As you might imagine, a premise as abhorrent and ludicrous as this one requires a careful modulation of tone. Tykwer, with the help of Whishaw's fearless, uncanny performance in the title role, strikes precisely the right balance between grandiloquence and black humor, committing himself wholeheartedly to Süskind's story while retaining a sense of its absurdity. There's a chilling and yet faintly amused sensuality at work here that gives Perfume the grotesquely avid air of something by the Brothers Grimm; the movie seduces and repels in equal measure. And Tykwer, against all odds, succeeds, at least to some degree, in finding a visual correlative for Grenouille's unusual gift, employing near-subliminal flash cuts and painstaking sound design to create the illusion of individual odors competing for the young man's attention. These creative pseudo-whiffs don't quite evoke actual smells in your mind's nose, so to speak, but, then, neither do the elaborate descriptions found in Süskind's novel. ("The heat lay leaden upon the graveyard, squeezing its putrefying vapor, a blend of rotting melon and the fetid odor of burnt animal horn, out into the nearby alleys.") Short of handing out scratch 'n' sniff cards à la John Waters' Polyester, suggestion is all one could reasonably expect.

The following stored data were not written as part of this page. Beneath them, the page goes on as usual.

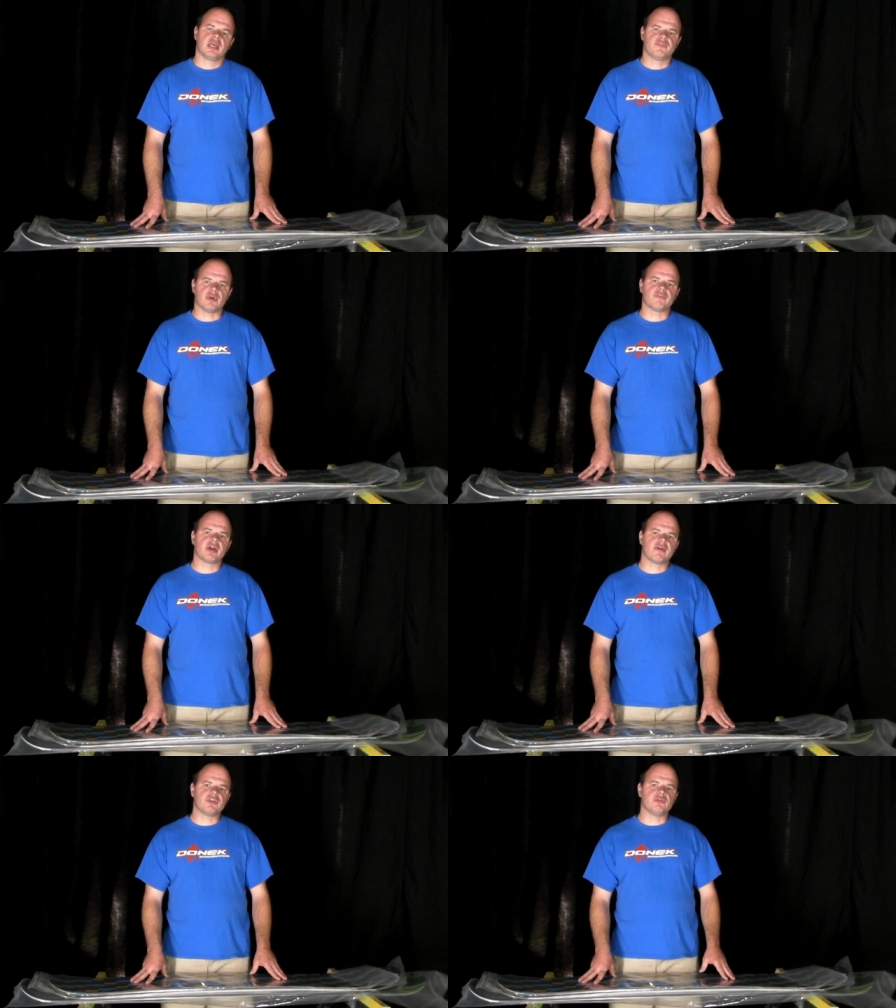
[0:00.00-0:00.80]
If you
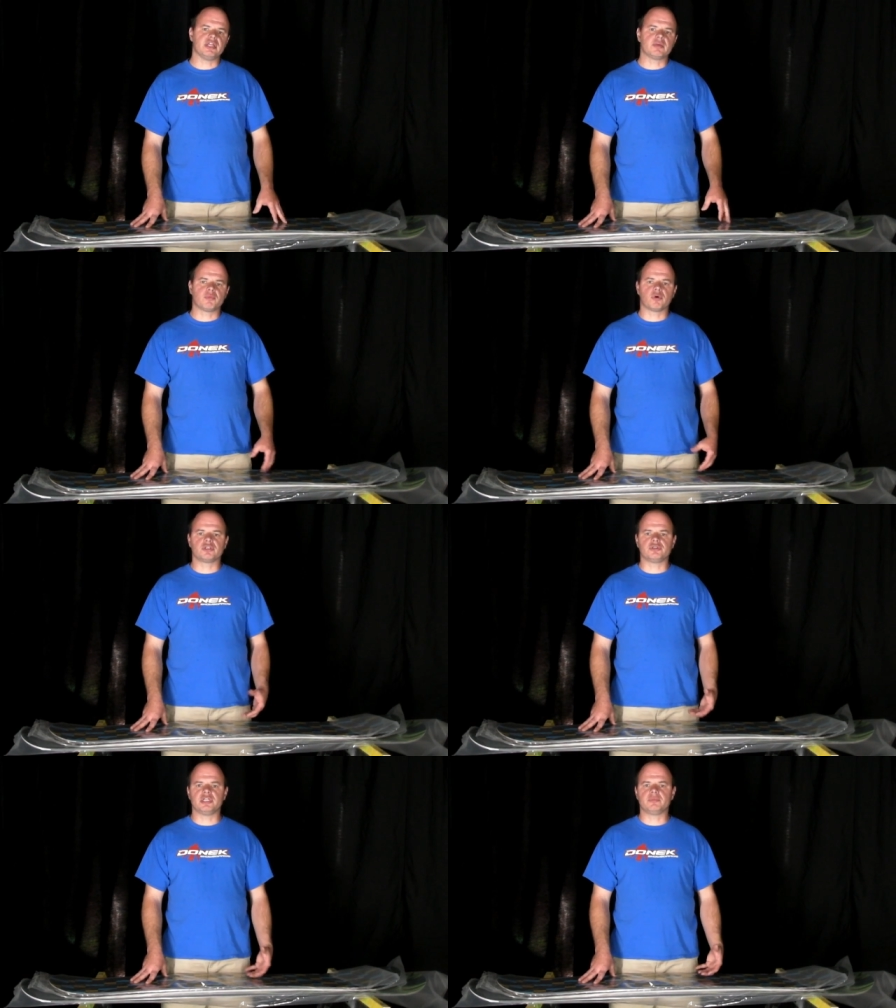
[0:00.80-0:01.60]
ever have a unique
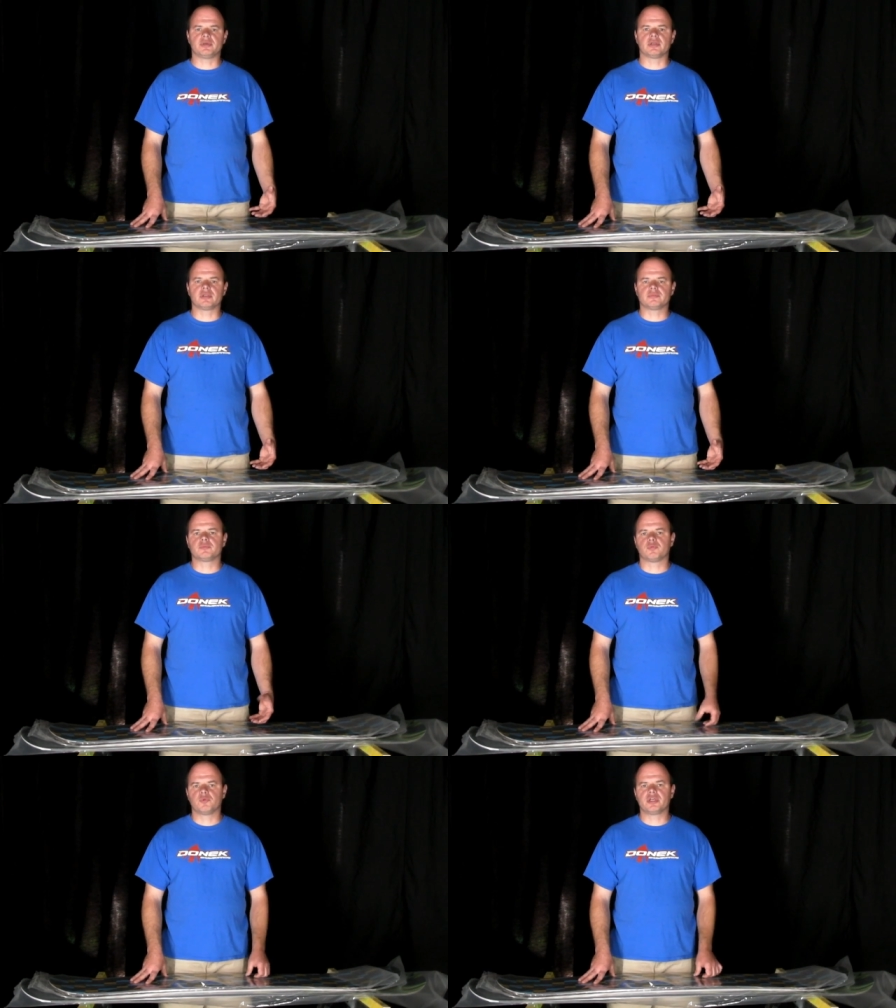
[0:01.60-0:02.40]
board you need built,
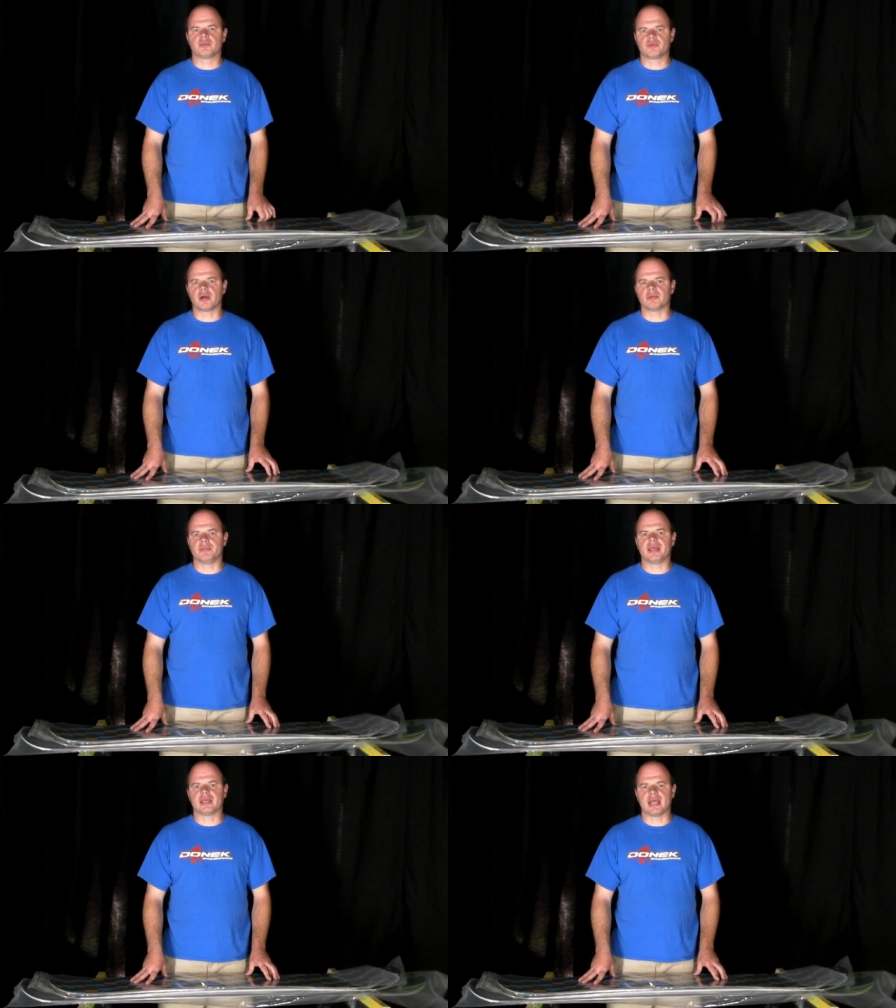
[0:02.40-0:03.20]
we can probably
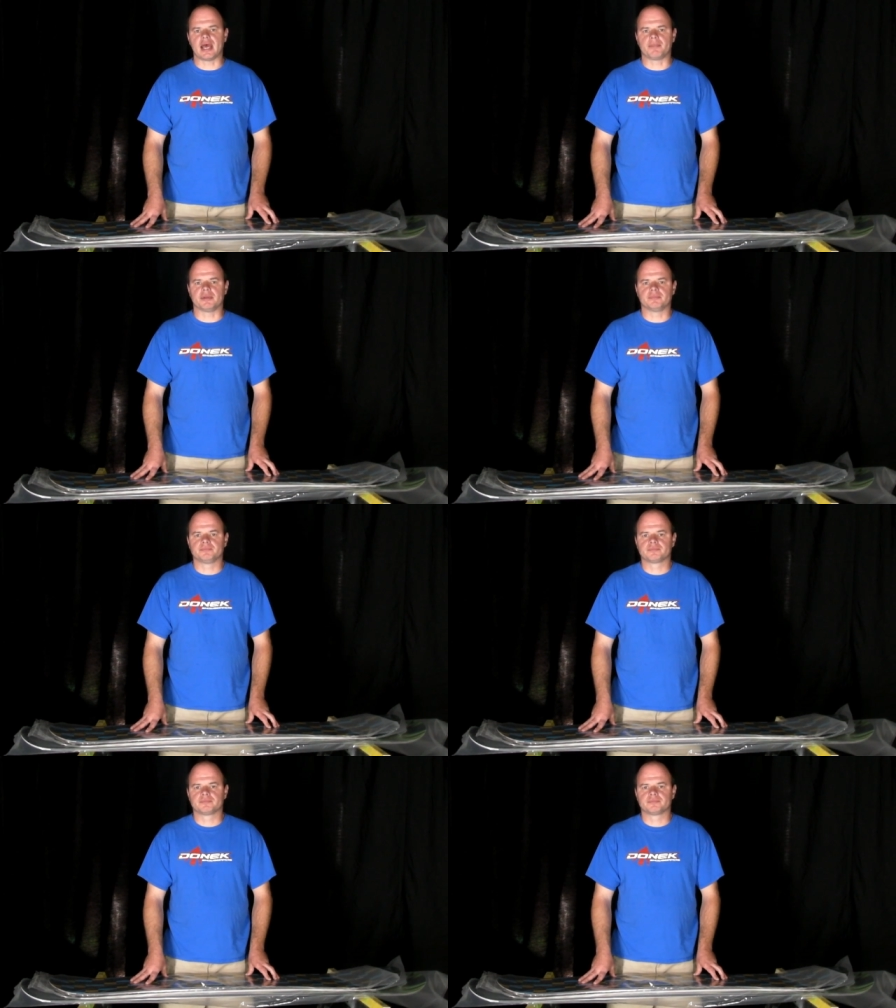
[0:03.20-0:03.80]
make it happen.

However, one might also reasonably expect that a filmmaker striving to build and maintain a delicate, almost ethereal tone would know better than to cast Dustin Hoffman in a key role. Hoffman plays Giuseppe Baldini, the once-renowned, now-ignored perfumer with whom Grenouille serves his apprenticeship, and the problem isn't so much the actor's hammy self-regard, or the way that the halting rhythm of his natural speech pattern conflicts with the Italian accent he unwisely attempts—it's the Hollywood baggage he unavoidably carries, so that the mere sight of him in a wig and face powder breaks the movie's fragile spell. Baldini occupies most of Perfume's second act, and by the time he disappeared from the story, I was convinced that the film had irretrievably lost me. I was unprepared, however, for Süskind's epic, insane climax, rendered faithfully here by Tykwer and a very obliging cast of thousands, which simultaneously drops your jaw into your tub of popcorn and reveals the entire tale to be a potent, disturbing metaphor for the uneasy and inequitable relationship between the artist and his public. I can't guarantee that you will like Perfume, but you will never forget it. It lingers.